I wrote code to test the performance of openmp on win (Win7 x64, Corei7 3.4HGz) and on Mac (10.12.3 Core i7 2.7 HGz).
- In xcode I made a console application setting the compiled default. I use LLVM 3.7 and OpenMP 5 (in opm.h i searched define KMP_VERSION_MAJOR=5, define KMP_VERSION_MINOR=0 and KMP_VERSION_BUILD = 20150701, libiopm5) on macos 10.12.3 (CPU - Corei7 2700GHz)
- For win I use VS2010 Sp1. Additional I set c/C++ -> Optimization -> Optimization = Maximize Speed (O2), c/C++ -> Optimization ->Favor Soze Or Speed = Favor Fast code (Ot).

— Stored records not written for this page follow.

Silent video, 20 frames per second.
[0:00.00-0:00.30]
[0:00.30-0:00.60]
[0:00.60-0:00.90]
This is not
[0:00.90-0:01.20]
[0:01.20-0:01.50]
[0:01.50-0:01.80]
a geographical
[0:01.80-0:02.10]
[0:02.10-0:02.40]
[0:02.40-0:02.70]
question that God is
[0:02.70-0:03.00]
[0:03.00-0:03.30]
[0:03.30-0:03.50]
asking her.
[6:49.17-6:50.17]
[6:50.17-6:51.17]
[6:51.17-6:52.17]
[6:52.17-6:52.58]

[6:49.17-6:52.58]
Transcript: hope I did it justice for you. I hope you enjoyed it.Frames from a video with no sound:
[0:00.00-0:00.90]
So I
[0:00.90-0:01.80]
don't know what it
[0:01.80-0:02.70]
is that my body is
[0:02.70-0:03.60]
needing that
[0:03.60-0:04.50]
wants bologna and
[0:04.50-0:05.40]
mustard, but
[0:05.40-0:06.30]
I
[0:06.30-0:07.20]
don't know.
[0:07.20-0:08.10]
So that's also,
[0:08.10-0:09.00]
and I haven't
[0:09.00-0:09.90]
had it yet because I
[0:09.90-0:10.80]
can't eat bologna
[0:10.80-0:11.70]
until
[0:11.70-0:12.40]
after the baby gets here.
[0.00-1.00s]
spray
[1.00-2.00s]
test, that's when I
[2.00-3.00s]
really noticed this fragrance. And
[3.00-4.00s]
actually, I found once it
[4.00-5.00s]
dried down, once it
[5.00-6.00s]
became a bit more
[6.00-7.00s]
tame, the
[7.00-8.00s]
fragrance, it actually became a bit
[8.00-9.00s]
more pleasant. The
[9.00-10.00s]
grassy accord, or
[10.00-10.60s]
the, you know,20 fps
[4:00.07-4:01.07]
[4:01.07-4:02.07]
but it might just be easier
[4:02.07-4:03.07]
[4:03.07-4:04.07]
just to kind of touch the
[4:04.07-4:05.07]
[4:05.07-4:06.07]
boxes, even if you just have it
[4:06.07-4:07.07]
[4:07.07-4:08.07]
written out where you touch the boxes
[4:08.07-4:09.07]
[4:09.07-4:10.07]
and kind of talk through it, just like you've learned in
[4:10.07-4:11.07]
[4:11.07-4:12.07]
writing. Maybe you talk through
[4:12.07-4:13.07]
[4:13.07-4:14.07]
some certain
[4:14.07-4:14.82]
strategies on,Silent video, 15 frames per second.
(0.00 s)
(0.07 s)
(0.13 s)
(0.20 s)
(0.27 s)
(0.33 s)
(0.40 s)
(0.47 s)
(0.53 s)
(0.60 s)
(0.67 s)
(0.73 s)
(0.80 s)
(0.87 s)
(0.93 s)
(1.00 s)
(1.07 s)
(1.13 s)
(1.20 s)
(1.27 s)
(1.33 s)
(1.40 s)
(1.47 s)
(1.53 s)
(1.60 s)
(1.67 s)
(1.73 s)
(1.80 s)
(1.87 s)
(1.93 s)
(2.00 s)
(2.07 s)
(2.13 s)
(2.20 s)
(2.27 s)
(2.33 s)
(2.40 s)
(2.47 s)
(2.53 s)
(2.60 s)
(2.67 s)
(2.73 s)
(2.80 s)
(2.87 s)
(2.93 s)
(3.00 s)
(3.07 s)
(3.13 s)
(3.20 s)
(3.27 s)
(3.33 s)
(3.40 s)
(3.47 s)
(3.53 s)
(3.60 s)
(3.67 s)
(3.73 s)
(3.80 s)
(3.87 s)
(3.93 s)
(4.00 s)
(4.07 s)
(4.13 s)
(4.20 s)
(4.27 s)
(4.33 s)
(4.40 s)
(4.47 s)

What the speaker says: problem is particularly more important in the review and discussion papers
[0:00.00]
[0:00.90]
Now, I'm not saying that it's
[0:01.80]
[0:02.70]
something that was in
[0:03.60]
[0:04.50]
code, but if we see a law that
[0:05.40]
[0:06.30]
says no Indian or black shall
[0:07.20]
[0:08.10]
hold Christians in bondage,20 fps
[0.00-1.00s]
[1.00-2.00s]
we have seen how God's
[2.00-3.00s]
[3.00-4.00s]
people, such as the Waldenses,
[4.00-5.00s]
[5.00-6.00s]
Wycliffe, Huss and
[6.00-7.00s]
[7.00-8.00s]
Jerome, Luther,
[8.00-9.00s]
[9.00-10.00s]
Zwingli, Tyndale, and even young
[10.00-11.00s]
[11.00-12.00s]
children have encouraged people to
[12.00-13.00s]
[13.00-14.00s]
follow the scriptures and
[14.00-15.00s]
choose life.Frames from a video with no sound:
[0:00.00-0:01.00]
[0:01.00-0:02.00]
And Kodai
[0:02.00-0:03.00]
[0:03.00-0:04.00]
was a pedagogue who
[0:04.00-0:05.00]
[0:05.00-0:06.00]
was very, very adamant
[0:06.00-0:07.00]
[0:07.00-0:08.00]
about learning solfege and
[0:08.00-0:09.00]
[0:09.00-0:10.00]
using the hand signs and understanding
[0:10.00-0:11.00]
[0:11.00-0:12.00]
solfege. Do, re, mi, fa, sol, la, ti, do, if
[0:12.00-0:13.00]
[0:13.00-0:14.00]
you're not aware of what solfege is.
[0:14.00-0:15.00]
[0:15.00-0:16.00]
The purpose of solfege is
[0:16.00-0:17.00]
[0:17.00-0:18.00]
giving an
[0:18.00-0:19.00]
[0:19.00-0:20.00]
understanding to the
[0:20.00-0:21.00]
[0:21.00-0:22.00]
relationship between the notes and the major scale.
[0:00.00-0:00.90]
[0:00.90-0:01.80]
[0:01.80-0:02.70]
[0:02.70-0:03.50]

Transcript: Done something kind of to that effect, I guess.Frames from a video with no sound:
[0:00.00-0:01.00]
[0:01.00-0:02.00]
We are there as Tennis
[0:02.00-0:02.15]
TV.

If I run the application in a single thread, the time difference corresponds to the frequency ratio of processors (approximately). But if you run 4 threads, the difference becomes tangible: win program be faster then mac program in ~70 times.
#include <cmath>
#include <mutex>
#include <cstdint>
#include <cstdio>
#include <iostream>
#include <omp.h>
#include <boost/chrono/chrono.hpp>
static double ActionWithNumber(double number)
{
double sum = 0.0f;
for (std::uint32_t i = 0; i < 50; i++)
{
double coeff = sqrt(pow(std::abs(number), 0.1));
double res = number*(1.0-coeff)*number*(1.0-coeff) * 3.0;
sum += sqrt(res);
}
return sum;
}
static double TestOpenMP(void)
{
const std::uint32_t len = 4000000;
double *a;
double *b;
double *c;
double sum = 0.0;
std::mutex _mutex;
a = new double[len];
b = new double[len];
c = new double[len];
for (std::uint32_t i = 0; i < len; i++)
{
c[i] = 0.0;
a[i] = sin((double)i);
b[i] = cos((double)i);
}
boost::chrono::time_point<boost::chrono::system_clock> start, end;
start = boost::chrono::system_clock::now();
double k = 2.0;
omp_set_num_threads(4);
#pragma omp parallel for
for (int i = 0; i < len; i++)
{
c[i] = k*a[i] + b[i] + k;
if (c[i] > 0.0)
{
c[i] += ActionWithNumber(c[i]);
}
else
{
c[i] -= ActionWithNumber(c[i]);
}
std::lock_guard<std::mutex> scoped(_mutex);
sum += c[i];
}
end = boost::chrono::system_clock::now();
boost::chrono::duration<double> elapsed_time = end - start;
double sum2 = 0.0;
for (std::uint32_t i = 0; i < len; i++)
{
sum2 += c[i];
c[i] /= sum2;
}
if (std::abs(sum - sum2) > 0.01) printf("Incorrect result.\n");
delete[] a;
delete[] b;
delete[] c;
return elapsed_time.count();
}
int main()
{
double sum = 0.0;
const std::uint32_t steps = 5;
for (std::uint32_t i = 0; i < steps; i++)
{
sum += TestOpenMP();
}
sum /= (double)steps;
std::cout << "Elapsed time = " << sum;
return 0;
}
I specifically use a mutex here to compare the performance of openmp on the "mac" and "win". On the "Win" function returns the time of 0.39 seconds. On the "Mac" function returns the time of 25 seconds, i.e. 70 times slower.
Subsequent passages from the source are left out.